The analysis and study of social causality is even more complex. The complex dynamics of humans mixing with other humans (which we will call social interaction here) is seldom as simple as attempting to explain the linear result of dropping a glass to shatter on a hard surface below. For example, some element of the U.S. government sent an ambassador, accompanied by a few mercenary assistants to a foreign country for unknown reasons. The locals in that country rose up, and then attacked and killed the ambassador and a few of his people, again for reasons not fully understandable. Causality.
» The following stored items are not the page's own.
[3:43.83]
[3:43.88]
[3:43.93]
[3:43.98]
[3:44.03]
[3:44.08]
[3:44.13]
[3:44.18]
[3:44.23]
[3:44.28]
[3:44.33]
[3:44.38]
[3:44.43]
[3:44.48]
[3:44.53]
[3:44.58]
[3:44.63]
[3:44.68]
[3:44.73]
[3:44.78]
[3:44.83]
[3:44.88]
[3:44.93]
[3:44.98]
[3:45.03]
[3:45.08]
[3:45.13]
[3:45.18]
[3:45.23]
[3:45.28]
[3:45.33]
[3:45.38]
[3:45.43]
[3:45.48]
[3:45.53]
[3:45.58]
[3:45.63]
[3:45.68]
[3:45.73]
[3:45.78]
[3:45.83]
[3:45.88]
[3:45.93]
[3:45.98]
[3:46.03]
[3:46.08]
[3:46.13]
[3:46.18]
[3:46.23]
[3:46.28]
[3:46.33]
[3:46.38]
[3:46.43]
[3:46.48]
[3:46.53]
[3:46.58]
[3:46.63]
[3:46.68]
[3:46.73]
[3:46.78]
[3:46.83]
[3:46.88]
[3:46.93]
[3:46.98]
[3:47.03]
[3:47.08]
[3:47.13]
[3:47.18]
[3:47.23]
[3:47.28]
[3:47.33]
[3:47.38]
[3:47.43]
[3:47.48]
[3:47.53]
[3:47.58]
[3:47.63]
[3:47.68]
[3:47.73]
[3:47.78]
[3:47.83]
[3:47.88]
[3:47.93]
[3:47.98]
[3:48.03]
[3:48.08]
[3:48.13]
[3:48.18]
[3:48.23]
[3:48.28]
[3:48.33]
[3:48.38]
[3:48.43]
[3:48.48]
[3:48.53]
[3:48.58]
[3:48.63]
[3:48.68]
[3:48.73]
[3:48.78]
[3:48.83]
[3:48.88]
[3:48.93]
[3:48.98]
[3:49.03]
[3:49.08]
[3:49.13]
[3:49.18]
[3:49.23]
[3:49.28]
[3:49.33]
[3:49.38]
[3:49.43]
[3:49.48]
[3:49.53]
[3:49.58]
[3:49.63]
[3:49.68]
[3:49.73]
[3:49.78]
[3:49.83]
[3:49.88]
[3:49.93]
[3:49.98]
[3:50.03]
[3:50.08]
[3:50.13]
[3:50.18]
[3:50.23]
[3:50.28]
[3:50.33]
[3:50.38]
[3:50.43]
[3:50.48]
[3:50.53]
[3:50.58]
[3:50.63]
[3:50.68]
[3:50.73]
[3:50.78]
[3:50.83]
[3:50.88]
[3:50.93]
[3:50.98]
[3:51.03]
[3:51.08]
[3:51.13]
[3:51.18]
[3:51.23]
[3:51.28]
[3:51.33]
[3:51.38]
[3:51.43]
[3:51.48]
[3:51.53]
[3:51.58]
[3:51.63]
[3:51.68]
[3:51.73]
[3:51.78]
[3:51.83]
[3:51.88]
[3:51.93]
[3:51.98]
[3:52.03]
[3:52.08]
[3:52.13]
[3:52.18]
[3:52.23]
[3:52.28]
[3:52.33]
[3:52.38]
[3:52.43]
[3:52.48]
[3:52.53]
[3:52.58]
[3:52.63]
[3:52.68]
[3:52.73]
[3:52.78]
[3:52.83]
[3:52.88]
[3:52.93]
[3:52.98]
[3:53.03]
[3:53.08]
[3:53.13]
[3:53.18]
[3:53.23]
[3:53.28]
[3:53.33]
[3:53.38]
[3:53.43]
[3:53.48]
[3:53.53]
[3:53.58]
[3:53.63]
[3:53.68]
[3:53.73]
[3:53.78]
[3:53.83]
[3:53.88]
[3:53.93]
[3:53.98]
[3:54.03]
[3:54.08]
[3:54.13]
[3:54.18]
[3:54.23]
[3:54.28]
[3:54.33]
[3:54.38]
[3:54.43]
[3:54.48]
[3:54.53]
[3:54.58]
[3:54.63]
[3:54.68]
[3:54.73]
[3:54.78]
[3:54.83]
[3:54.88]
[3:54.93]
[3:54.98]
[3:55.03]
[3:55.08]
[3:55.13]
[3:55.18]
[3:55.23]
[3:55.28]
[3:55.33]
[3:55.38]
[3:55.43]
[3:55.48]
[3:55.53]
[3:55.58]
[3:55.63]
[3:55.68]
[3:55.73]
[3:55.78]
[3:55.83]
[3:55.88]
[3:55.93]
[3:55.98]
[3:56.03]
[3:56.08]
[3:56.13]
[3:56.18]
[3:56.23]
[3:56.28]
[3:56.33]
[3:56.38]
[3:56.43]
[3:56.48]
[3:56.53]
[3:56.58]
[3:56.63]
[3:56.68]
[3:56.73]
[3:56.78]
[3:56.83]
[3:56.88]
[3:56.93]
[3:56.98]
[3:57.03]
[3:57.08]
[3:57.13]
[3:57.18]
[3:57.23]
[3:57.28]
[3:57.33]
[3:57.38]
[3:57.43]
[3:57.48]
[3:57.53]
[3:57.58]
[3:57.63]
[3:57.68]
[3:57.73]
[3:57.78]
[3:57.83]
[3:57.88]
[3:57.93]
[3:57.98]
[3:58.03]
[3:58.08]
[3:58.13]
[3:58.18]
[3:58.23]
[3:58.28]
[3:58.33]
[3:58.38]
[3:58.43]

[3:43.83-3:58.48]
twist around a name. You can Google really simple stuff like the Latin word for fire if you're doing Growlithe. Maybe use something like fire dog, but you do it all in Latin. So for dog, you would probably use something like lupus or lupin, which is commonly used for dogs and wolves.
An ambassador traveled to a dangerous place with a very few protectors (they were released from a hand raised above a hard surface) and local militants killed them when they arrived (they shattered into pieces when encountering a hard surface). This is an example of social causality being analogously explained using simple entropic causality as an illustration. The example isn’t entirely accurate, but it serves to explain how linked we are to this causal process.
The arguments about whether the cause-and-effect phenomena of what happened from the events occurring in Benghazi that day all spin around the same philosophical perspectives discussed in our earlier mind experiment are complex. Can the observer causally releasing the glass to fall be taken out of the experiment? Can the observing participant’s release of the glass to terminally fall from that height not be questioned in light of the hardness of the surface about to be encountered by the glass and therefore affect the effect? What did the releasing entity know or intend and what effect did such knowledge and motivation have on the results of what happened? Or does any of that matter?
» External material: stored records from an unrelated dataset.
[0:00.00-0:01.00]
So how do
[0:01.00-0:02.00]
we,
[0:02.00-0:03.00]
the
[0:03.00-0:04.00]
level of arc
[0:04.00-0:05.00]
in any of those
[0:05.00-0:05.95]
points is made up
A small percentage of humans, mostly working in scientific endeavor, have come to conclude that human beings, by their very nature (their ability to connect high intellect with causal action), cannot be separated from the results of physics and the ‘natural’ entropic process. The predictability of the application of physical laws, whether applied to those things of nature or the social order, will never be certain if humans are involved in any way. If humans are not involved in any way, including by mere observation, then that predictability will remain completely unknown. Until our species comes to understand that it is indeed intimately linked into the existence of the universe itself then it can never hold itself accountable, or truly know anything except that life is an unknown and unsolvable mystery.